Print again, word for word, all of the records below, and leave the pictures out.

[Saved data entries]
──────────

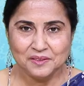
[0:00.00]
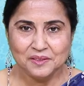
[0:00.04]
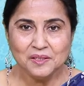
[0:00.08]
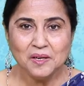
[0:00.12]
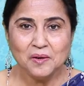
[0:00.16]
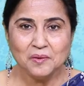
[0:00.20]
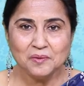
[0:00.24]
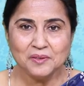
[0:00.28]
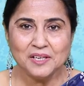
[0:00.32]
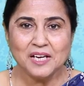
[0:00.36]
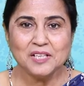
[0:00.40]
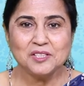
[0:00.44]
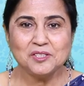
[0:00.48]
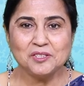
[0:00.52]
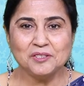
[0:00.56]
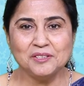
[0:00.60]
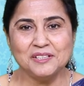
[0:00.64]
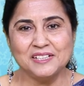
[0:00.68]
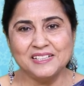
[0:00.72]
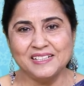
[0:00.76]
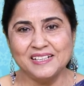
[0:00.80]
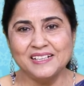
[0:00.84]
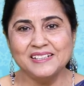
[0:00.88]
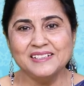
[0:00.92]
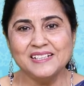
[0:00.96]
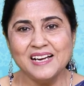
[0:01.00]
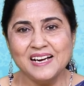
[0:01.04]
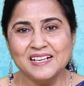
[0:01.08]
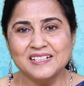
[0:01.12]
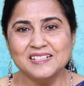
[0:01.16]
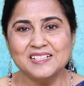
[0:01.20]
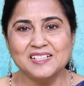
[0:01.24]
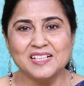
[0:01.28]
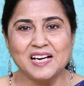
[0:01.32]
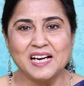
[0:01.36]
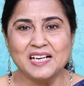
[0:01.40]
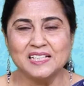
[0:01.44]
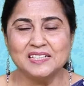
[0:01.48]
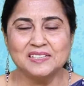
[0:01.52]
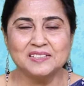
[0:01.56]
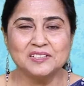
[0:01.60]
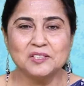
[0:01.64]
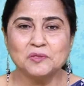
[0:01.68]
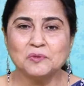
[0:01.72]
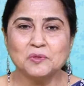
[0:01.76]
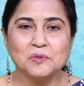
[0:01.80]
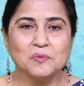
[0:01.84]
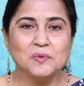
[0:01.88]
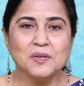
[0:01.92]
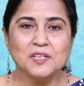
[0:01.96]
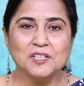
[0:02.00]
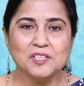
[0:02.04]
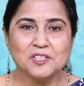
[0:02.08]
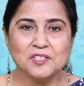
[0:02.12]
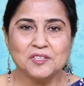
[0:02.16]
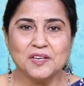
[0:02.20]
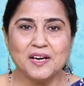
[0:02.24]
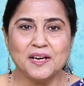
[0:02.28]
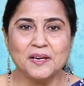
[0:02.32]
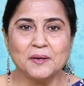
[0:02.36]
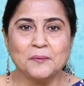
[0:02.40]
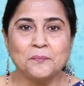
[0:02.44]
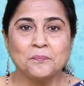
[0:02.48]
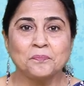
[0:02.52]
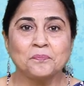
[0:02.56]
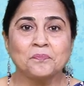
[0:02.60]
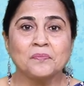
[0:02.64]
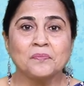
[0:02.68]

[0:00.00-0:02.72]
Now naturally a young child, she was very shy.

──────────

**Solution below**
[0:00.00]
[0:00.04]
[0:00.08]
[0:00.12]
[0:00.16]
[0:00.20]
[0:00.24]
[0:00.28]
[0:00.32]
[0:00.36]
[0:00.40]
[0:00.44]
[0:00.48]
[0:00.52]
[0:00.56]
[0:00.60]
[0:00.64]
[0:00.68]
[0:00.72]
[0:00.76]
[0:00.80]
[0:00.84]
[0:00.88]
[0:00.92]
[0:00.96]
[0:01.00]
[0:01.04]
[0:01.08]
[0:01.12]
[0:01.16]
[0:01.20]
[0:01.24]
[0:01.28]
[0:01.32]
[0:01.36]
[0:01.40]
[0:01.44]
[0:01.48]
[0:01.52]
[0:01.56]
[0:01.60]
[0:01.64]
[0:01.68]
[0:01.72]
[0:01.76]
[0:01.80]
[0:01.84]
[0:01.88]
[0:01.92]
[0:01.96]
[0:02.00]
[0:02.04]
[0:02.08]
[0:02.12]
[0:02.16]
[0:02.20]
[0:02.24]
[0:02.28]
[0:02.32]
[0:02.36]
[0:02.40]
[0:02.44]
[0:02.48]
[0:02.52]
[0:02.56]
[0:02.60]
[0:02.64]
[0:02.68]

[0:00.00-0:02.72]
Now naturally a young child, she was very shy.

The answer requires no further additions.